Mill closes by observing that justice is a name for some moral requirements, which are higher on the scale of utility, and thus more important, than any others. However, there can be cases in which some other social duty is so important that it overrules one of the general rules of justice. Thus, it could be acceptable to steal in order to save a life. Mill argues that the previous discussion has resolved what had been the only real problem with utilitarian theory. It has always been clear that cases of justice are also cases of expediency; the difference is that very different sentiments attach themselves to issues of justice and expeediency. Mill argues that he has accounted for what this feeling is; it is simply the natural feeling of resentment, moralized by being connected to social good. Justice is the name for certain social utilities that are more important than any other kind, and thus should be preserved by a feeling that is different in kind from others.
In this final section, Mill attempts to show that justice is actually grounded on utility. He argues that the sentiment of justice itself is rooted in the human desire of retribution. However, the reason why we feel that this sentiment of retribution is a moral one, is that it occurs when not only an individual is wronged, but when society in general is wronged. In cases involving justice, the challenge to social good is particularly pernicious, and therefore the feelings about it are uniquely strong. However, justice is still grounded in utility concerns. It does not have separate origins, but can rather be measured on the same scale of utility.
Perhaps Mill's most interesting comments are those on the question of rights. Unlike many utilitarians, Mill accepts the existence of rights. However, he does not ground these rights in nature, or in God, or in metaphysics. Rather, they are grounded in utility. Rights represent the most basic social utilities necessary for human well-being; human culture cannot flourish if society does not protect individual rights. Thus, rights are fundamental to the greatest happiness principle (utility), since they must be protected for people to be able to enjoy anything else.

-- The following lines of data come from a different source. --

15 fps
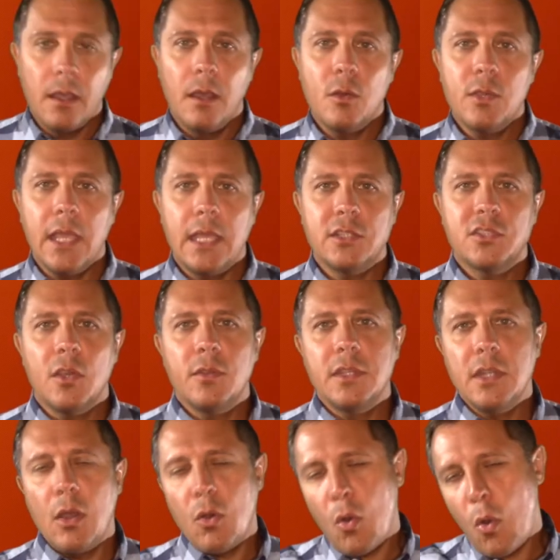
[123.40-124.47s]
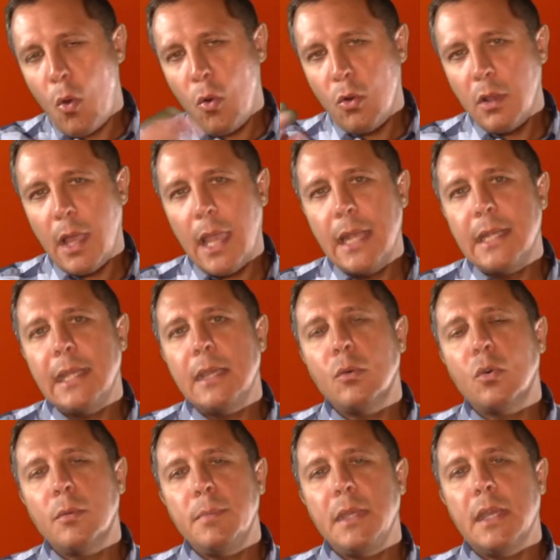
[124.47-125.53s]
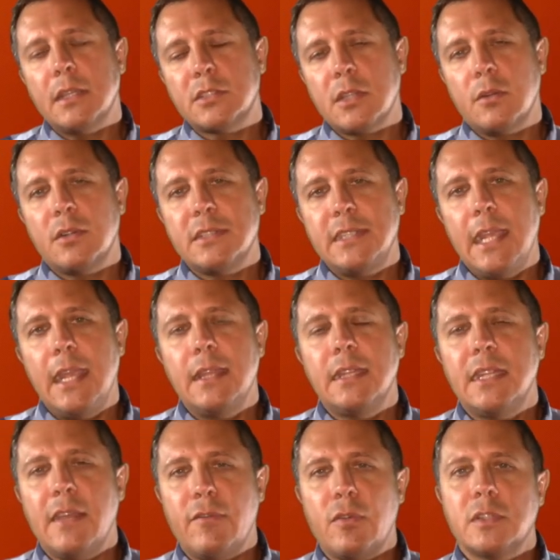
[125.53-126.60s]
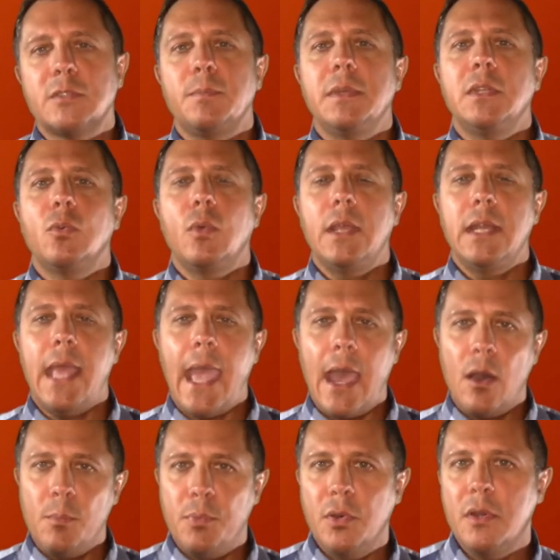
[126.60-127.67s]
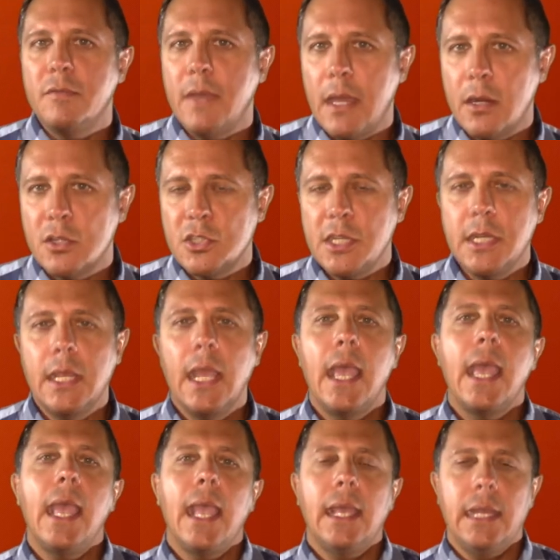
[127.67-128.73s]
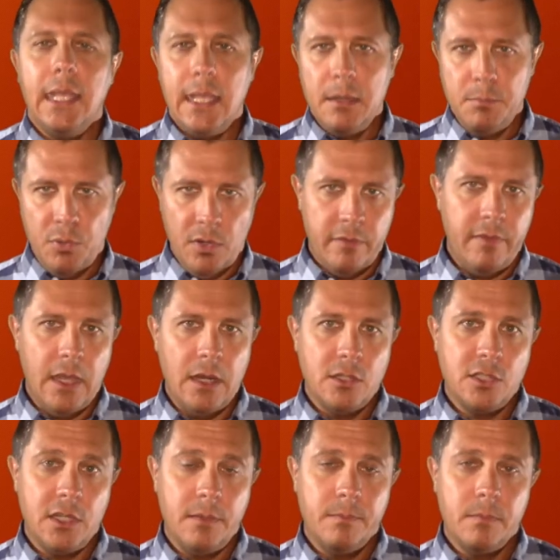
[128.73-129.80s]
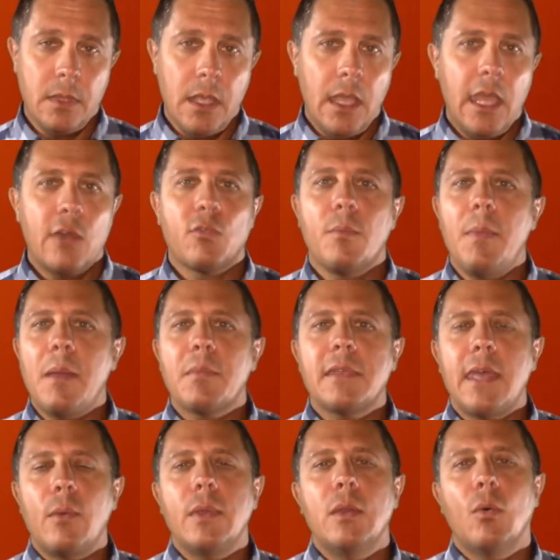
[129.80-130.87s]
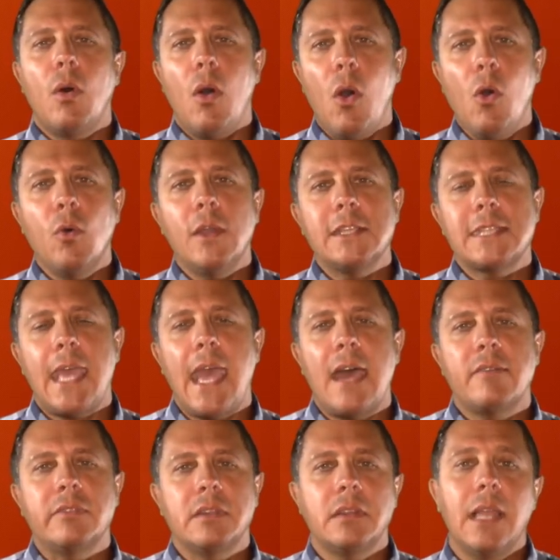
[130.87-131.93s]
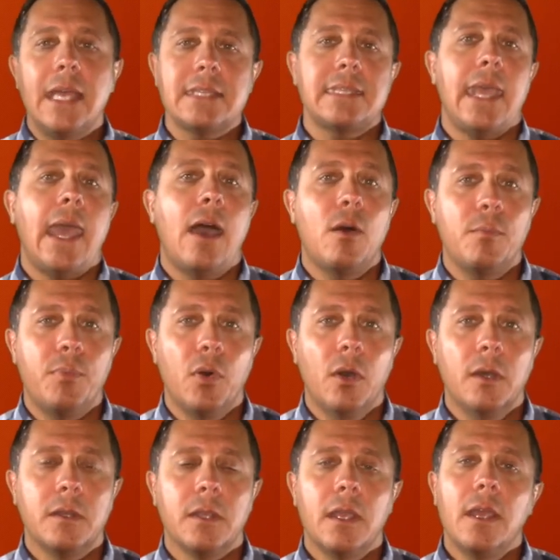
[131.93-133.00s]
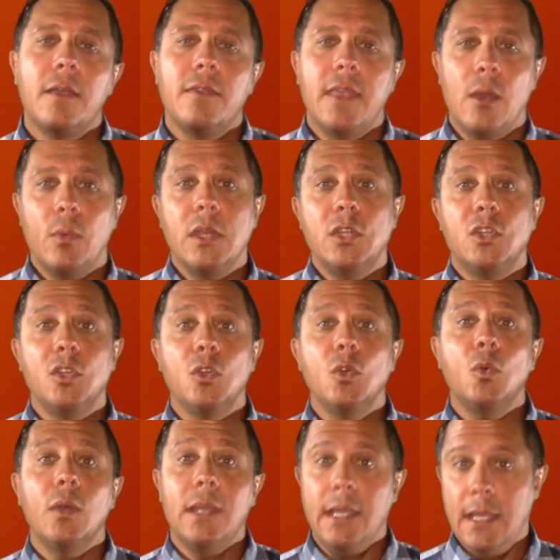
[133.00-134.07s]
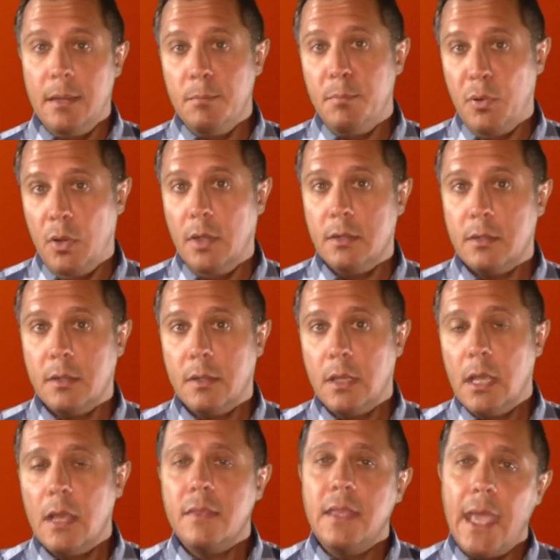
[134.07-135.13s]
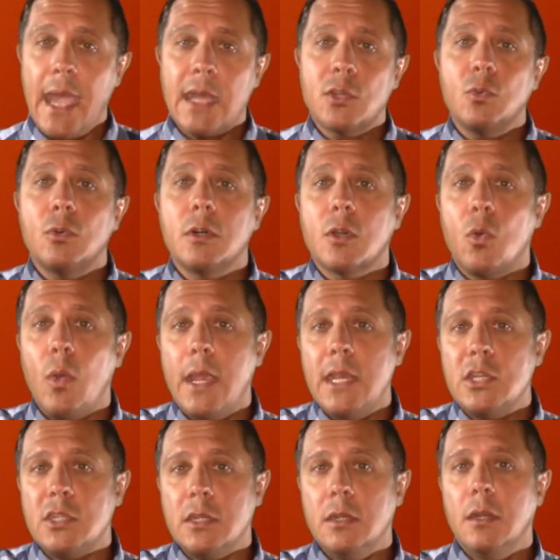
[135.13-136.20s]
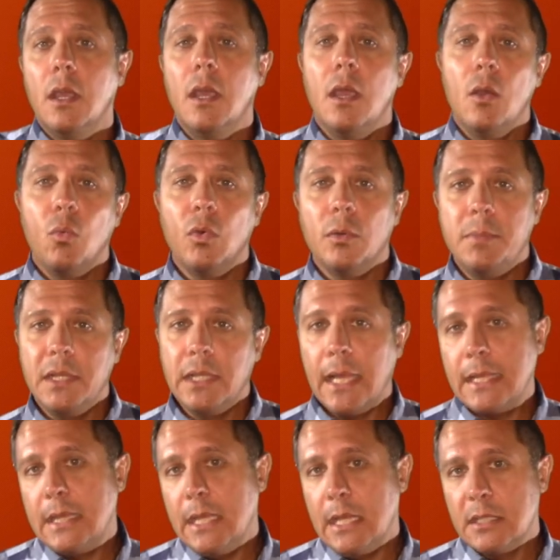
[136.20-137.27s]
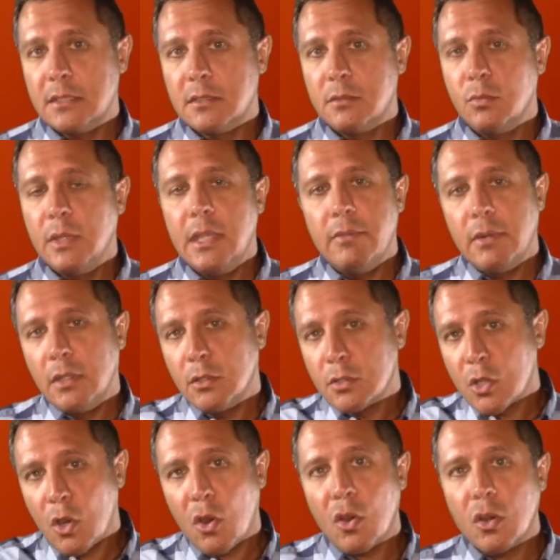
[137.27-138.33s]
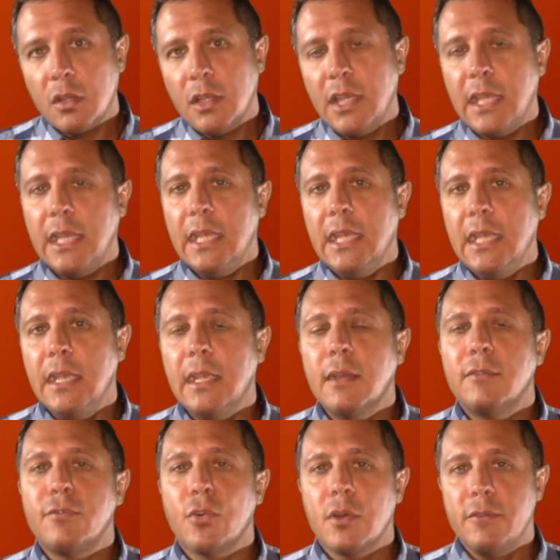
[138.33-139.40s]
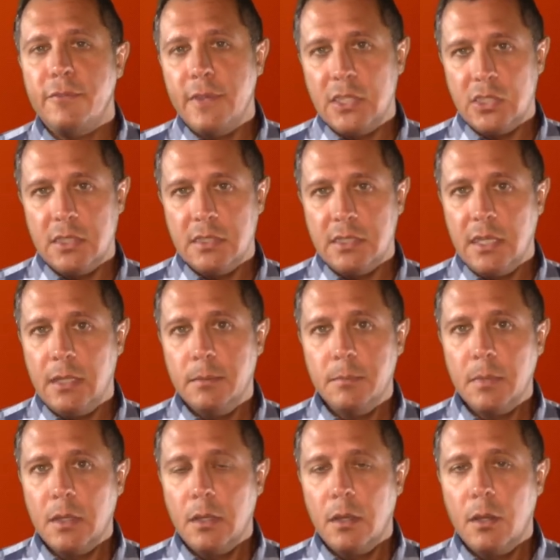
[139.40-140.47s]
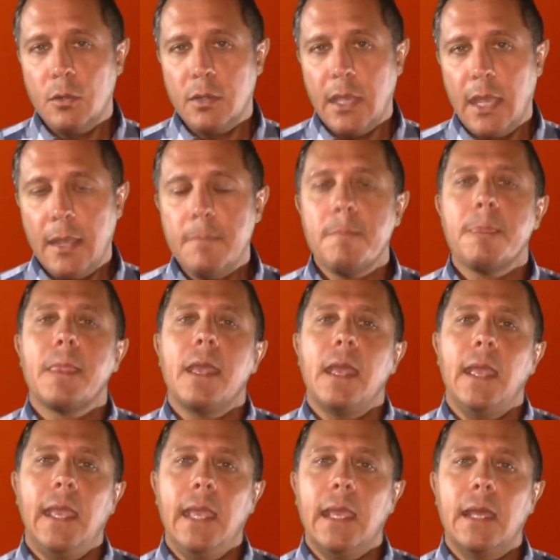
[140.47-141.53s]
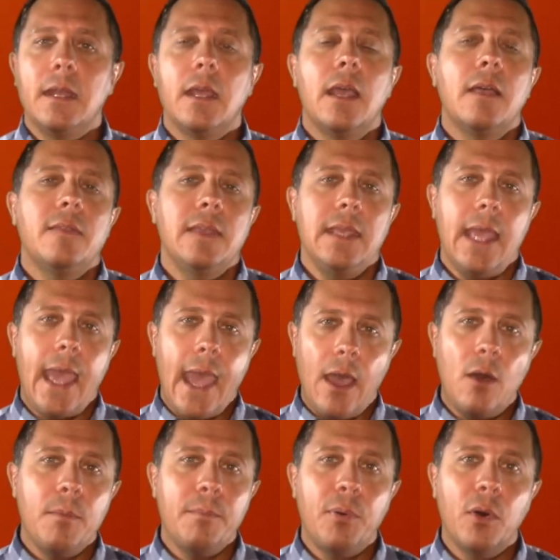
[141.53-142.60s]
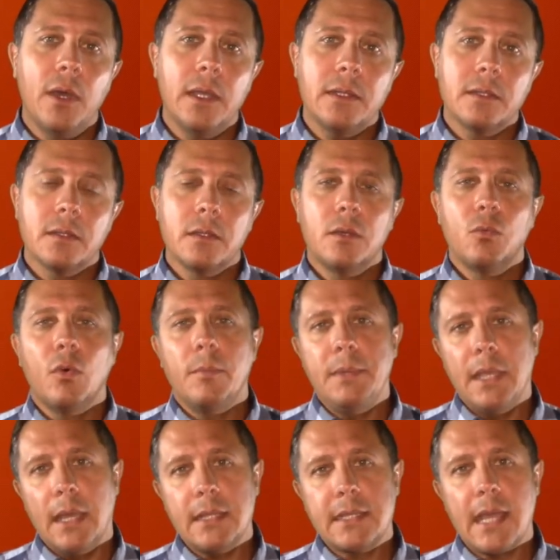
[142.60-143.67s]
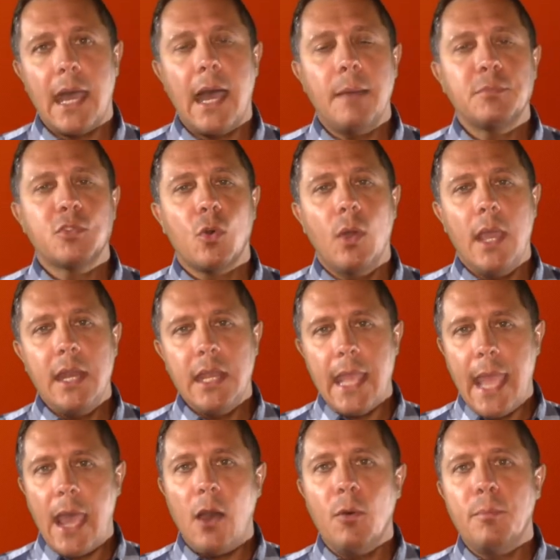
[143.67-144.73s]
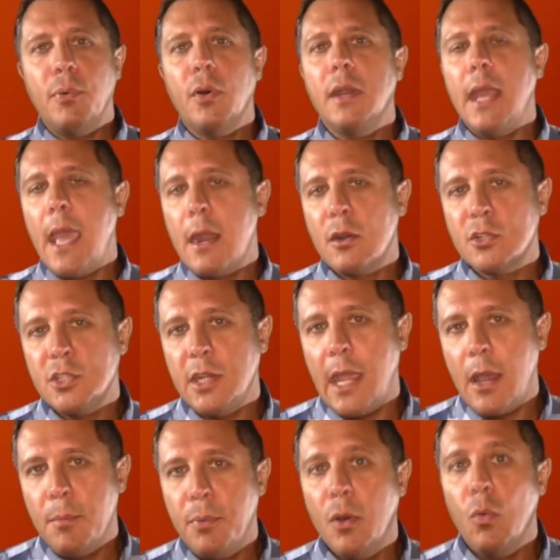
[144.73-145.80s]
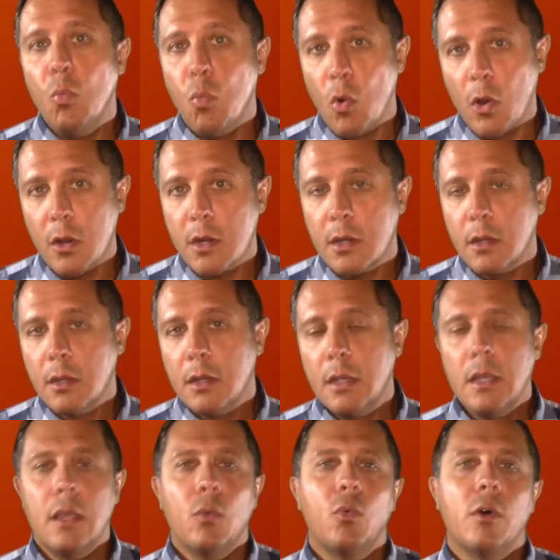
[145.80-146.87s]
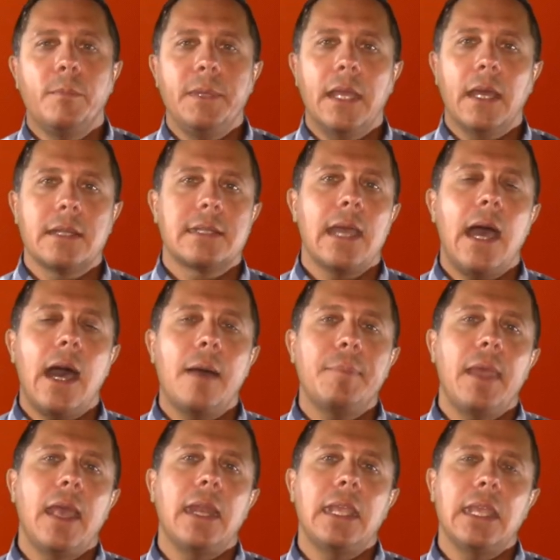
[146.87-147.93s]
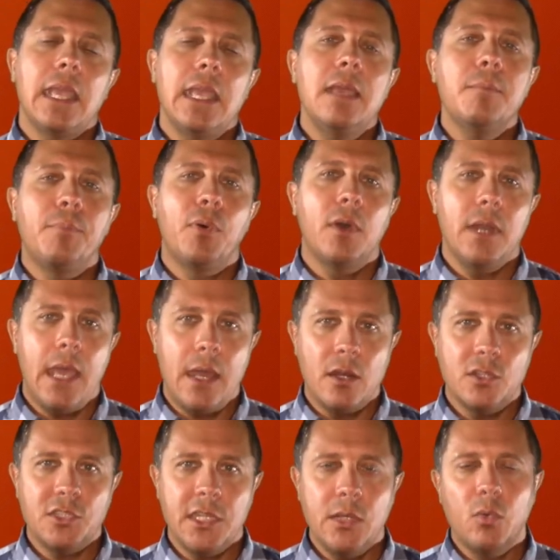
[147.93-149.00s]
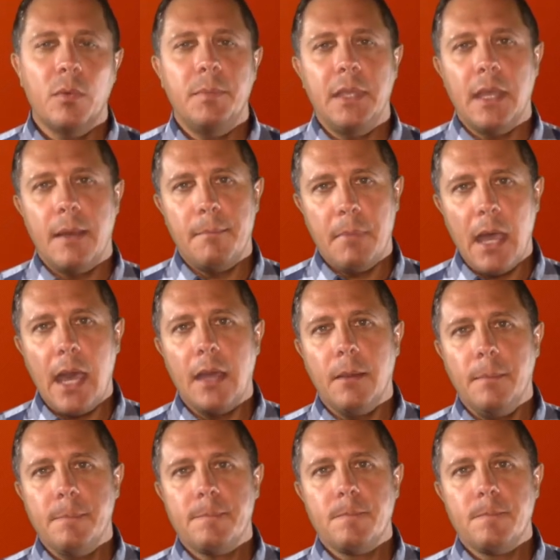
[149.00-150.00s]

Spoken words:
Okay, so the whole idea will be us understanding the difference between output of energy and input of energy. And remember that we will always have less output than we do input. The actual equation will be like this. We give it a little curly E for efficiency, okay? And the output will be on top, so any output energy, output work will be on top, any input energy will be on bottom.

However, it is important to consider the implications of grounding rights in utility. As Mill admits, grounding rights in utility implies that if there were a more pressing utility concern, rights could be violated. Mill would argue that there are very few cases in which this would occur; rights are among the most important criteria for happiness. However, since utilitarianism is concerned with total happiness, it does seem possible that there is room for violation of the rights of an individual in the interest of aggregate good. One must thus ask whether utility provides sufficient protection for the individual. Mill would argue that the protection the theory does provide, small as it may be, is the only protection that can be justified.